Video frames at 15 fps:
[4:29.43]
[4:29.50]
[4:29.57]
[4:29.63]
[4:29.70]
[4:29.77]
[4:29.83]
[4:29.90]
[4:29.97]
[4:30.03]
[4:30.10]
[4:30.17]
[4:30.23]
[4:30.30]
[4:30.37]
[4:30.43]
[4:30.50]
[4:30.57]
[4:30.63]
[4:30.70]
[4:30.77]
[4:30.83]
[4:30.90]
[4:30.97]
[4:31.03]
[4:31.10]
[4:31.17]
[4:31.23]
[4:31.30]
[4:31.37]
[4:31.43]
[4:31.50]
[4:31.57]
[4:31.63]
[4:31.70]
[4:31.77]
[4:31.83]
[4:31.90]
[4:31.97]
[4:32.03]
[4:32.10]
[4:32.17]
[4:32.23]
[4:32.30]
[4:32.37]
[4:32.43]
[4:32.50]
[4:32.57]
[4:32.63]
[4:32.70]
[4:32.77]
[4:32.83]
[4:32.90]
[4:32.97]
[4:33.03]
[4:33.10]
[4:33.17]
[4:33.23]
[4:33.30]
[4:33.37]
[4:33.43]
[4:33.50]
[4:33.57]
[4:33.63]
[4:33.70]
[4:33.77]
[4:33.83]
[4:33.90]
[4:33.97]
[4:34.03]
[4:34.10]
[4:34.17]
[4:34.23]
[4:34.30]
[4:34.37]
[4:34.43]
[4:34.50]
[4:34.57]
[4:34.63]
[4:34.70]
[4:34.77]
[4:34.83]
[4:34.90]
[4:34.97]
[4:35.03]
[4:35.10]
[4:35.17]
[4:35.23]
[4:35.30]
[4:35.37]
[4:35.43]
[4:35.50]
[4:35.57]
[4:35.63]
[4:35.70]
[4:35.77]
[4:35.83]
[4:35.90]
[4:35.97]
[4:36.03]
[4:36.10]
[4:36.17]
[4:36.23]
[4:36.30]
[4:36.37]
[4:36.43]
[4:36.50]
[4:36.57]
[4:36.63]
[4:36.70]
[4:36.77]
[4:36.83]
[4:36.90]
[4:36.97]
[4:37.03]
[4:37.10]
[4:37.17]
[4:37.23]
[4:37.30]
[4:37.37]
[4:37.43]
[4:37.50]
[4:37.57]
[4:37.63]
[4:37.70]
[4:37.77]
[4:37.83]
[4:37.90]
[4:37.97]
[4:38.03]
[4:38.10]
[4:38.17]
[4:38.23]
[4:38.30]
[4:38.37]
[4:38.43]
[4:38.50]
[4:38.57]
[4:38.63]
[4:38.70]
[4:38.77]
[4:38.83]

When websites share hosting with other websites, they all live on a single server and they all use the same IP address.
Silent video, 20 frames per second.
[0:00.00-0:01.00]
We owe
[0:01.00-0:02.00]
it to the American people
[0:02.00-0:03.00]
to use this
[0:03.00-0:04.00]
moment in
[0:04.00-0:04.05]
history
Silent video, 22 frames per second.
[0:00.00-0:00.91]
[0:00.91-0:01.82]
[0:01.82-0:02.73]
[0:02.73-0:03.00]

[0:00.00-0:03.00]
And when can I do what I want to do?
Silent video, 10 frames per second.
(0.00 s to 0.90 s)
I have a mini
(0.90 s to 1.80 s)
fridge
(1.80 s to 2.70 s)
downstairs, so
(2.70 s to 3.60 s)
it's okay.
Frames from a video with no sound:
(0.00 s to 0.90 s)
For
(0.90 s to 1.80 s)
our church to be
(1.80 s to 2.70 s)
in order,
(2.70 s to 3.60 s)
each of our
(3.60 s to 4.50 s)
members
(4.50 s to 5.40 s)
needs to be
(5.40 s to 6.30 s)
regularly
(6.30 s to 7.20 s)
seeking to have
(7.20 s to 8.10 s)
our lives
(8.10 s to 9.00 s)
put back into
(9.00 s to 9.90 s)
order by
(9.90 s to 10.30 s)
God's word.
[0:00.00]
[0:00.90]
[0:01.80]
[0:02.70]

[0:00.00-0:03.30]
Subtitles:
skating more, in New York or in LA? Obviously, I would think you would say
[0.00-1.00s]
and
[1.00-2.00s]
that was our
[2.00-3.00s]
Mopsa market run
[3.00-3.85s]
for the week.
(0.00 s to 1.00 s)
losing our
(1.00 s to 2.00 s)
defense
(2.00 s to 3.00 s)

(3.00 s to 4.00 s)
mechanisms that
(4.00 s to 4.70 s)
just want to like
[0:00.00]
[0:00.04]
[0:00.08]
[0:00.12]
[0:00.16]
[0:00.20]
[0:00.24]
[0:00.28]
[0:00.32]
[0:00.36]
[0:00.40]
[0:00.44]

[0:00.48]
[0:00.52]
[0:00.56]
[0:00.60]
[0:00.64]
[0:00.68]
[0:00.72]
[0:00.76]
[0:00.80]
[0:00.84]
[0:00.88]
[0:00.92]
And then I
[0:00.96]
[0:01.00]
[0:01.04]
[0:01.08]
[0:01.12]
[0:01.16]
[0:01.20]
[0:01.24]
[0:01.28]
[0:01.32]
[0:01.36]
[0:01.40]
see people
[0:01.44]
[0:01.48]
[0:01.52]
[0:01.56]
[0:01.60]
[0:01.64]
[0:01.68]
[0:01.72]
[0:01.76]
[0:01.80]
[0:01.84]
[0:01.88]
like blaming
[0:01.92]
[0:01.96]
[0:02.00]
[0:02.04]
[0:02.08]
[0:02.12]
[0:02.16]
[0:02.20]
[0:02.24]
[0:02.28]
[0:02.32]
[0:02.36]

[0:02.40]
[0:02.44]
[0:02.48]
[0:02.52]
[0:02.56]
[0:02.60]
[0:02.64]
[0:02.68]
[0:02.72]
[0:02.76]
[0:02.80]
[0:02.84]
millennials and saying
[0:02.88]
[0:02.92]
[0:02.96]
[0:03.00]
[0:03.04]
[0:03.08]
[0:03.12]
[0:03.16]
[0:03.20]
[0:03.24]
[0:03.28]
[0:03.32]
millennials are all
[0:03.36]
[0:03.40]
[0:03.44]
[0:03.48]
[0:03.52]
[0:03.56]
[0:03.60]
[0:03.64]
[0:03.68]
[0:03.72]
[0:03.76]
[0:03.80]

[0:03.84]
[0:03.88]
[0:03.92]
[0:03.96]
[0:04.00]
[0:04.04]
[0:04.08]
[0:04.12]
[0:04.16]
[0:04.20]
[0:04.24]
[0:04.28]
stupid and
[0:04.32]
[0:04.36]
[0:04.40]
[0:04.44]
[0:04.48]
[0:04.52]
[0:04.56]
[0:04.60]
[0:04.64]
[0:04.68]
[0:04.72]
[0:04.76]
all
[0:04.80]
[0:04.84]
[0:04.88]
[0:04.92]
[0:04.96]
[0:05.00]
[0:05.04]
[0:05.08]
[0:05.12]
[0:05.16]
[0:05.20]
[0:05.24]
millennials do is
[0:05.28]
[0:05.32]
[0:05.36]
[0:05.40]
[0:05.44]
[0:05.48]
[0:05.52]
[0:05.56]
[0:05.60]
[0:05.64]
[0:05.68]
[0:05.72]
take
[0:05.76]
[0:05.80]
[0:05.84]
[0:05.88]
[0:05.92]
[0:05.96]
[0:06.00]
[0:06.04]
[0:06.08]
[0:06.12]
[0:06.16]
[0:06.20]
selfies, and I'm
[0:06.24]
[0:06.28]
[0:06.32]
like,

::::::

## [Exercise requirements]
Find and copy each line above holding "Silent".

## [Exercise result]
Silent video, 20 frames per second.
Silent video, 22 frames per second.
Silent video, 10 frames per second.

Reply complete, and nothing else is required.